Announcement

Collapse
No announcement yet.
X
  • Filter
  • Time
  • Show
Clear All
new posts

  • How to find optimal bandwidth?

    Hi all,

    when plotting
    Code:
    twoway (lpoly logexptot bin if D==0,  degree (1) kernel(epanechnikov))(lpoly logexptot bin if D==1,  degree (1) kernel(epanechnikov))(scatter logexptot bin if D==0)(scatter logexptot bin if D==1)
    Stata determines the bandwidth endogeneously, correct? Can I see for what bandwidth Stata decided and does someone know how to apply either the cross-validation method or where in Stata I find all relevant information for using Silverman's rule of thumb?

    Thank you in advance
    Kathrin

  • #2
    See the manual entry [R] lpoly for default bandwidth.

    I was disappointed in finding that lpoly by default usually undersmoothed to my taste, indeed extraordinarily so. Hence I fooled around with various examples to come up with a different default. The result is localp on SSC, which is just a wrapper for lpoly. The advice is not to use my default but to follow suit in thinking up your own defaults.

    I know that sometimes people need to look at lots and lots of these and if so they need some automated (please: not objective; please, not optimal) bandwidth selection method. That's not been my need so my practice is outrageous. Have a default. Smooth more -- or less -- if it helps thinking about the data in the light of what you know about underlying processes.

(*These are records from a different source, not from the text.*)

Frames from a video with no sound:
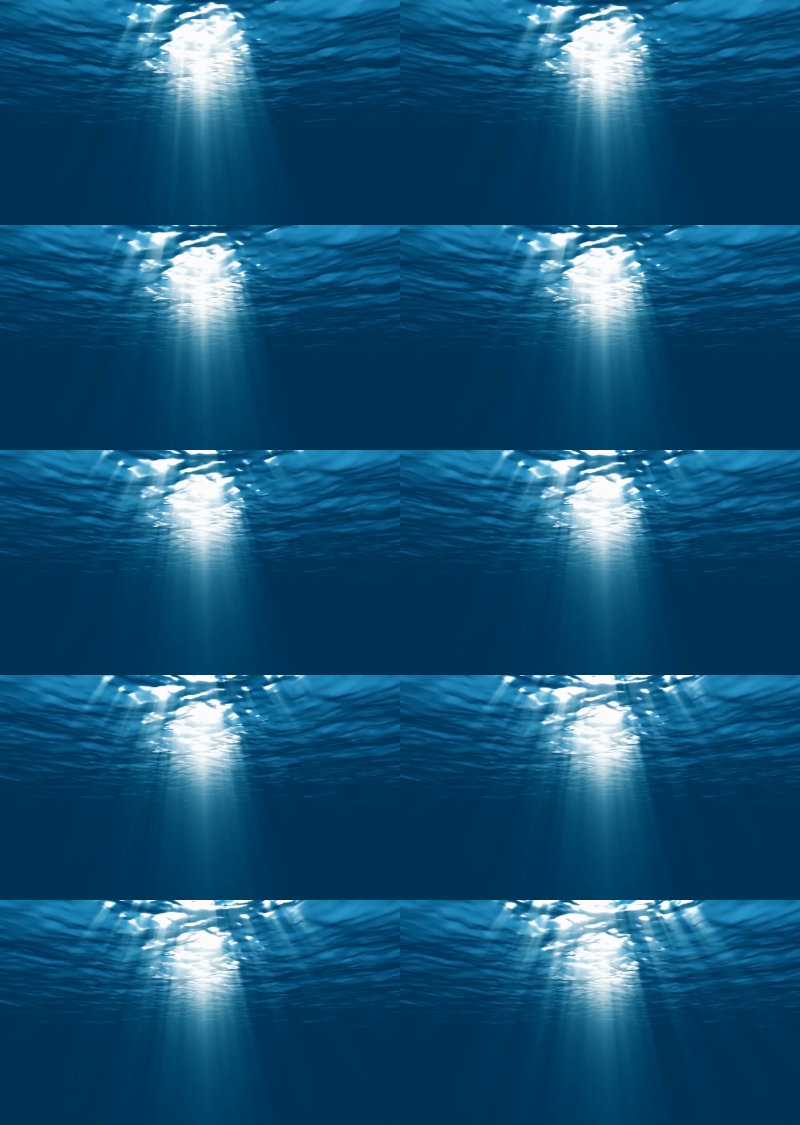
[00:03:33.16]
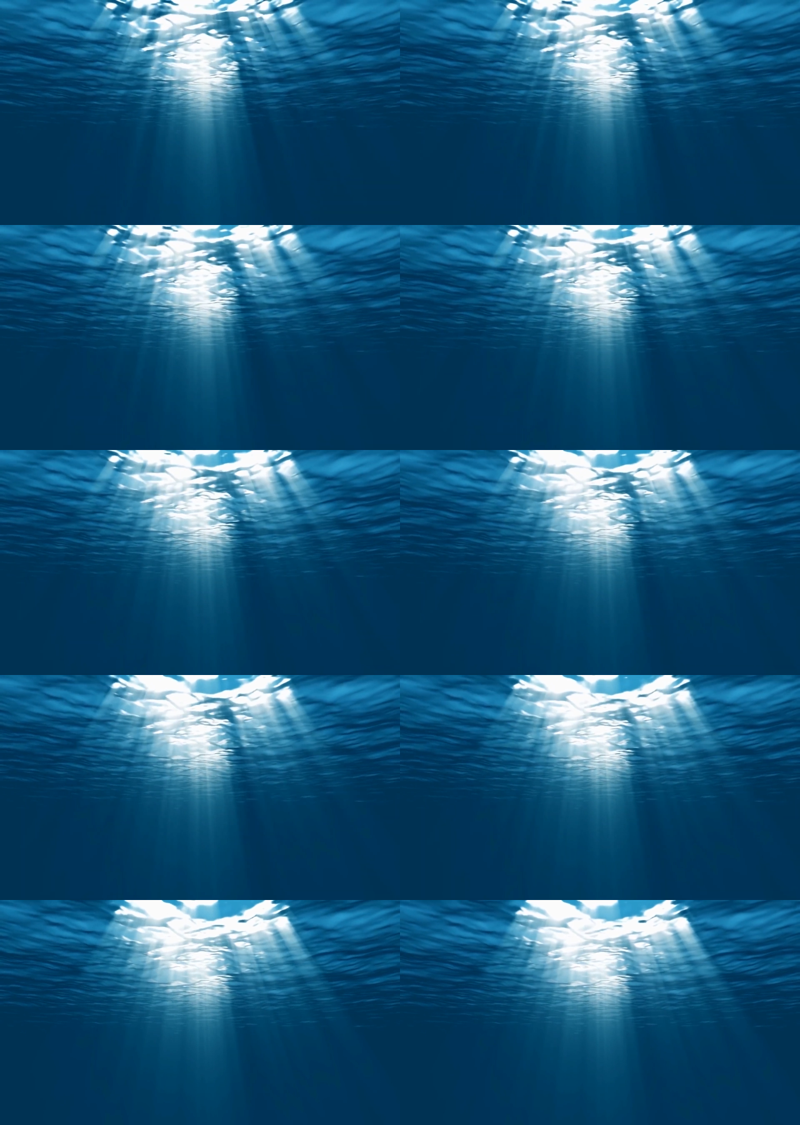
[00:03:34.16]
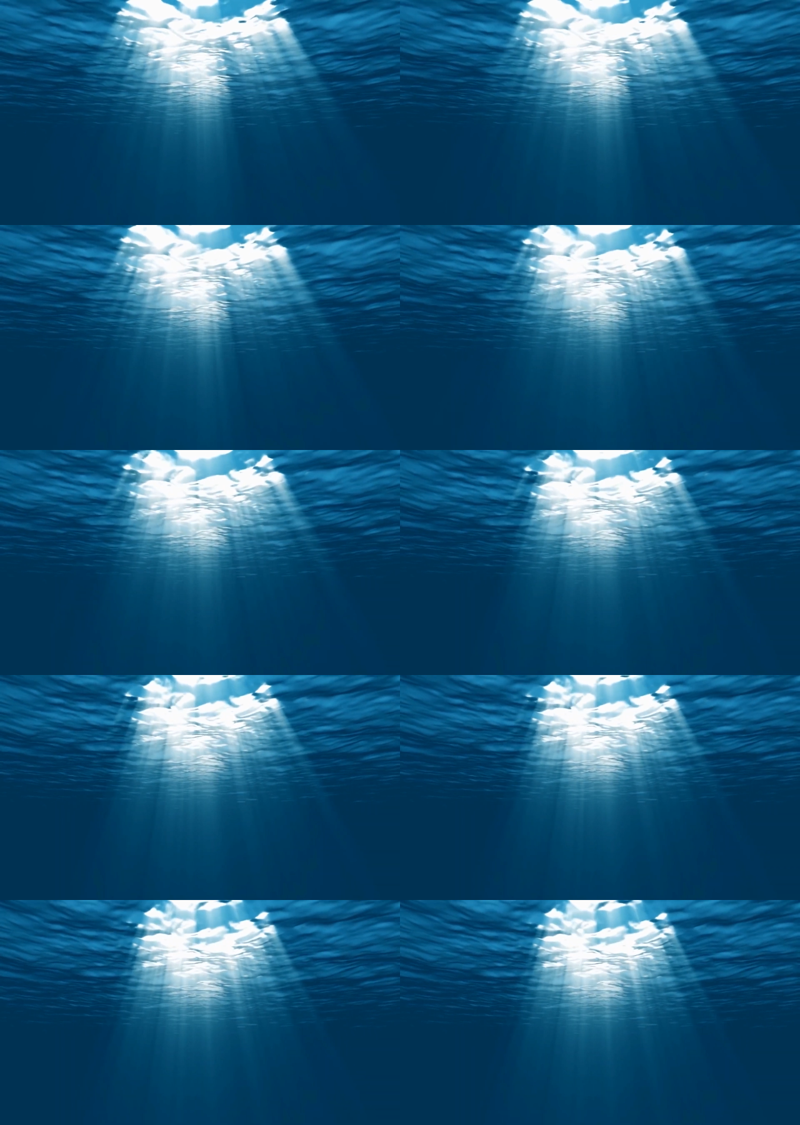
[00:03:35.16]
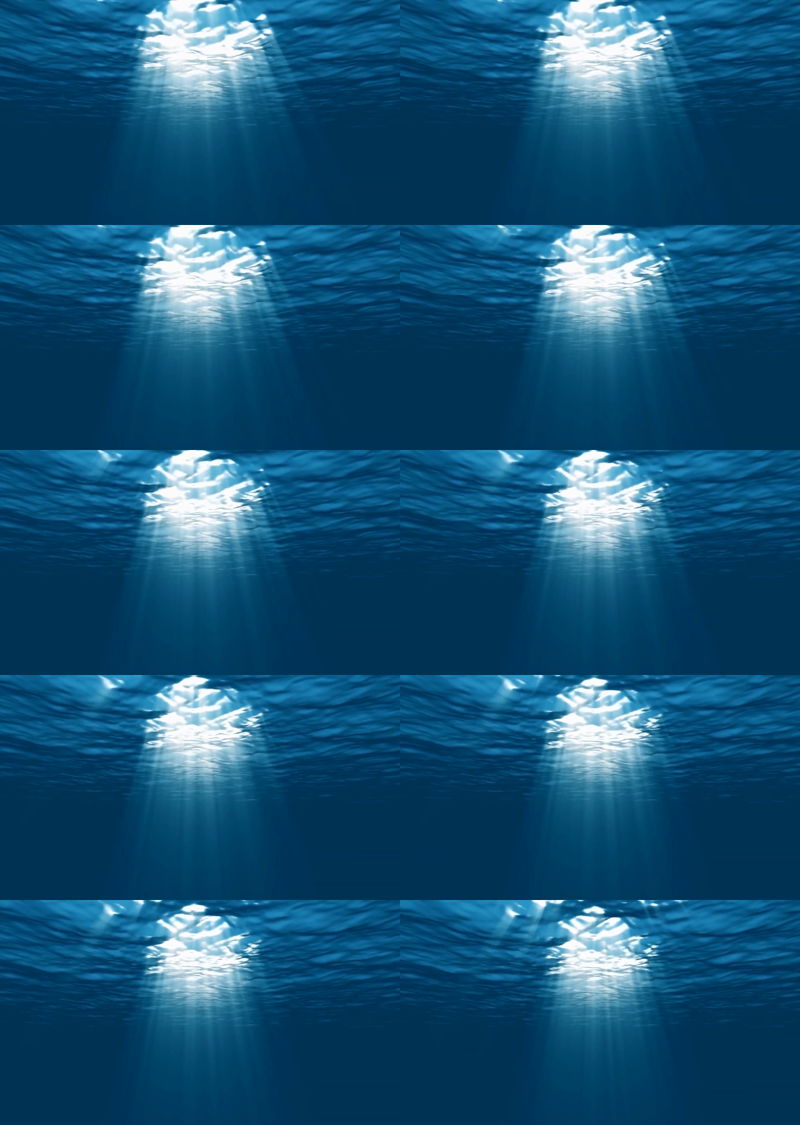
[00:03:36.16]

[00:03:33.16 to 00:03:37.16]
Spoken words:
Nobody's mouth can be seen.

    Silverman's rule of thumb is for density estimation, not scatter plot smoothing, is it not?

    localp was announced at https://www.statalist.org/forums/for...ial-regression

    There is a known bug in the SSC version so here is the code from my machine.

    Code:
    *! 1.0.3 NJC 13 November 2020
    *! 1.0.2 NJC 11 April 2015
    * 1.0.1 NJC 9 April 2015
    * 1.0.0 NJC 19 March 2015
    program localp
        version 10
        syntax varlist(min=2 max=2 numeric) [fweight aweight] [if] [in] ///
        [, Kernel(str) BWidth(str) DEGree(int 1) AT(str) Msymbol(str)   ///
        GENerate(passthru) * ]
    
        tokenize "`varlist'"
        args yvar xvar
    
        if "`kernel'" == "" local kernel "biweight"
        
        if "`bwidth'" == "" {
            su `xvar' `if' `in', meanonly
            local bwidth = 0.2 * (r(max) - r(min))
            local factor = 10^floor(log10(`bwidth'))
            local bwidth = floor(`bwidth' / `factor') * `factor'
        }
    
        if "`at'" == "" local at `xvar'
    
        quietly {
            tempvar ypred
    
            lpoly `yvar' `xvar' `if' `in' [`weight' `exp'], ///
            k(`kernel') bw(`bwidth') at(`at') deg(`degree') ///
            nograph gen(`ypred')
    
            reg `yvar' `ypred' [`weight' `exp'] `if' `in'
            local rsq  : di %04.3f `e(r2)'
            local rmse : di %5.4g `e(rmse)'
            if c(stata_version) < 11 {
                local text "R-sq = `rsq', RMSE = `rmse'"
            }
            else local text "{it:R}{sup:2} = `rsq', RMSE = `rmse'"
        }
    
        if "`msymbol'" == "" local msymbol "Oh"
    
        local word : word `= `degree' + 1' of ///
        mean linear quadratic cubic quartic quintic
        if "`word'" != "" local title "local `word' smooth"
        else local title "local polynomial smooth"
    
        lpoly `yvar' `xvar' `if' `in' [`weight' `exp'],           ///
        k(`kernel') bw(`bwidth') at(`at') deg(`degree')           ///
        msymbol(`msymbol') `generate'                             ///
        subtitle("`text'", size(medsmall) place(w))               ///
        title(`title', size(medium) place(w)) yla(, ang(h)) `options'
    end


    So my default is range / 5 rounded down to a nice number. My default does not depend on sample size, which I want to call lacking in subtlety.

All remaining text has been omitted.